The author, a freelance translator in Ottawa, describes encountering a gym acquaintance who suggested uploading translation work to ChatGPT to save time. The author explains that while AI can produce grammatically correct output, human translators do more: they adapt content, localize it, research terminology, ensure consistency, and convey intent naturally. The author has experimented with AI tools since fall and uses them as secondary tools (for spell-checking, flagging rule violations, extracting terminology) but says everything requires double-checking. AI invents acronyms, forgets to translate sentences, ignores provided terminology, and misses context entirely. The author argues professionals should not be paid less for using tools, just as roofers aren't paid less for using hammers. The acquaintance, a government HR director, admitted she cannot use AI reliably at work.

What commenters are saying

Top comments split on the article's long-term relevance. Some argue the author's position is temporary; within 5-10 years, AI will likely outperform human translators and developers, citing already-visible shifts in software engineering where developers prefer AI over human advice and documentation.
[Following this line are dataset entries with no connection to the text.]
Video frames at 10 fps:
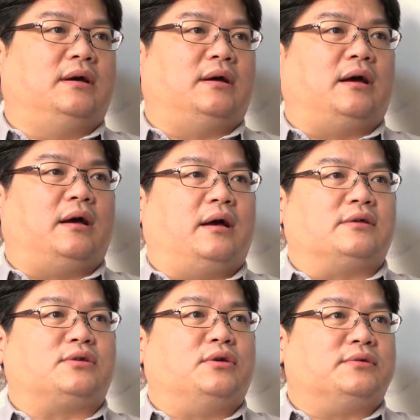
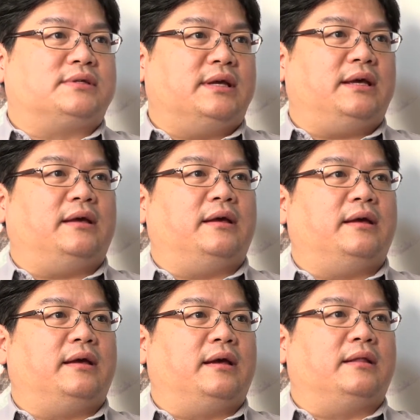As you
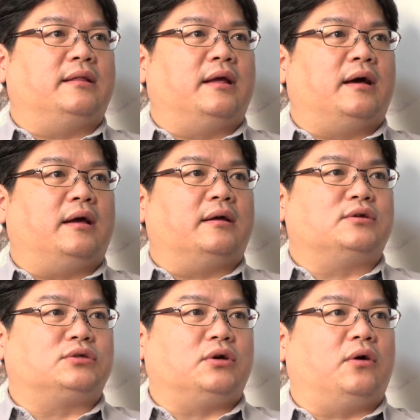see in the
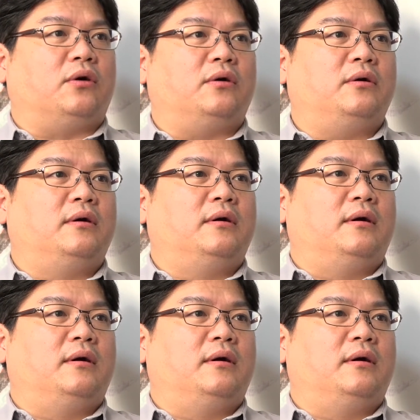show,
Others counter that current AI lacks reliable factual recall and reasoning depth, and that society's choices about AI adoption are not inevitable. A parallel debate emerges over whether market shrinkage in human translation quality is unfortunate (users suffer from poor machine translations) or positive (resources can be redirected). One commenter notes human translators already produce poor-quality work, and machine translation has raised the baseline for low-stakes use.